A second observation is that a holistic approach, with its recognition of the regulatory role of non-State actors, acknowledges challenges for the coordination and legitimacy of regulation. Setting and implementing an overall regulatory direction may be difficult when competing goals are being pursued by multiple regulatory actors with different interests, and when compliance depends on acceptance of authority to set and enforce standards. We recognise this challenge but still consider that regulation is likely to be better if this challenge is acknowledged and regulation designed with this reality in mind.

A third observation is to acknowledge that even holistic evaluations of end-of-life regulation would need to stop at some point. To illustrate, end-of-life care is shaped by the wider health system, which in turn is shaped by the wider political system and social context. A complete examination of these increasingly wider settings is unlikely to be feasible or even possible so practical and conceptual boundaries will still need to be drawn for the sorts of holistic examinations of end-of-life regulation we are proposing.


This article calls for a new holistic approach to designing and evaluating regulation of end-of-life care. Citing harms of current regulation, in part caused by a siloed or isolated approach to considering discrete regulatory instruments and actors, the article proposes that a wider holistic perspective is required. Regulatory space theory was suggested as one appropriate approach and it was explained how it could address current deficits. The article concludes by making practical observations about the implications of this holistic approach both for regulatory actors and researchers.

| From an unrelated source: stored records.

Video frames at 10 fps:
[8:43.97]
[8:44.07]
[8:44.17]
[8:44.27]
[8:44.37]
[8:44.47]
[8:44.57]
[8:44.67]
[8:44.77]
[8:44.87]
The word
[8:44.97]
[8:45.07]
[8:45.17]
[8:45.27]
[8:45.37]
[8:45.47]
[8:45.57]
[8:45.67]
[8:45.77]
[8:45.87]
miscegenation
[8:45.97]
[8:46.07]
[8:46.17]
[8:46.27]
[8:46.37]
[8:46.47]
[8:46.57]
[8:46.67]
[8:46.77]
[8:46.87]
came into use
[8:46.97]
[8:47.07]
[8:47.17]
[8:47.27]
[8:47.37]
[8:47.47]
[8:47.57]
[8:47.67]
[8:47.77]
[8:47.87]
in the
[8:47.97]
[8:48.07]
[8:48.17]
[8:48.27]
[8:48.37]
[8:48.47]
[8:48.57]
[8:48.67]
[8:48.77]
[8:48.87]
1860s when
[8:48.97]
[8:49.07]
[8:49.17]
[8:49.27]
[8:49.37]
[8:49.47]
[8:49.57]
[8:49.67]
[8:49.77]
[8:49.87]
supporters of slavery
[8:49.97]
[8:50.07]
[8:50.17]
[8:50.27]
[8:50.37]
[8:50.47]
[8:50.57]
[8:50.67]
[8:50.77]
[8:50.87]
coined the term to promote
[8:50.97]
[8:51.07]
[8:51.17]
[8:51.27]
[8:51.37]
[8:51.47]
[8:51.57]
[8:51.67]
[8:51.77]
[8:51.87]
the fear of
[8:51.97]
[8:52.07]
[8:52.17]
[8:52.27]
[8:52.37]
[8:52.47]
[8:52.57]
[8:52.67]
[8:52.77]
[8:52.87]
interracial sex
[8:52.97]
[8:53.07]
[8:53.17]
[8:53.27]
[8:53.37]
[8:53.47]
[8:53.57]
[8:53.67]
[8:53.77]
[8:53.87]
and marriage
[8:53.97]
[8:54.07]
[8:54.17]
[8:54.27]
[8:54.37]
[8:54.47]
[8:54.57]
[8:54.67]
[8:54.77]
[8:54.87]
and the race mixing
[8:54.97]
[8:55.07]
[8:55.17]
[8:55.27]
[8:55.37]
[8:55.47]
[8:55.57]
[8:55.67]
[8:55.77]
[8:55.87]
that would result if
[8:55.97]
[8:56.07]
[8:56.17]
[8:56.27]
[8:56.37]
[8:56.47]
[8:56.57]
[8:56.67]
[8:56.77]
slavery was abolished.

We should be clear that we do not consider that this approach will be a panacea for addressing suboptimal regulation of end-of-life care. Regulation is always imperfect and end-of-life care is a challenging and complex area of clinical practice to govern. Nevertheless, we consider a holistic approach will help advance our understanding of regulation and its design and evaluation, which will in turn improve the quality of end-of-life care. We also consider that efforts to improve regulation of end-of-life care, an area historically resistant to improvement (Wolf, Berlinger, and Jennings 2015; Curtis et al. 2012), may provide insight for regulating other areas of clinical decision-making and help advance the broader field of health regulation.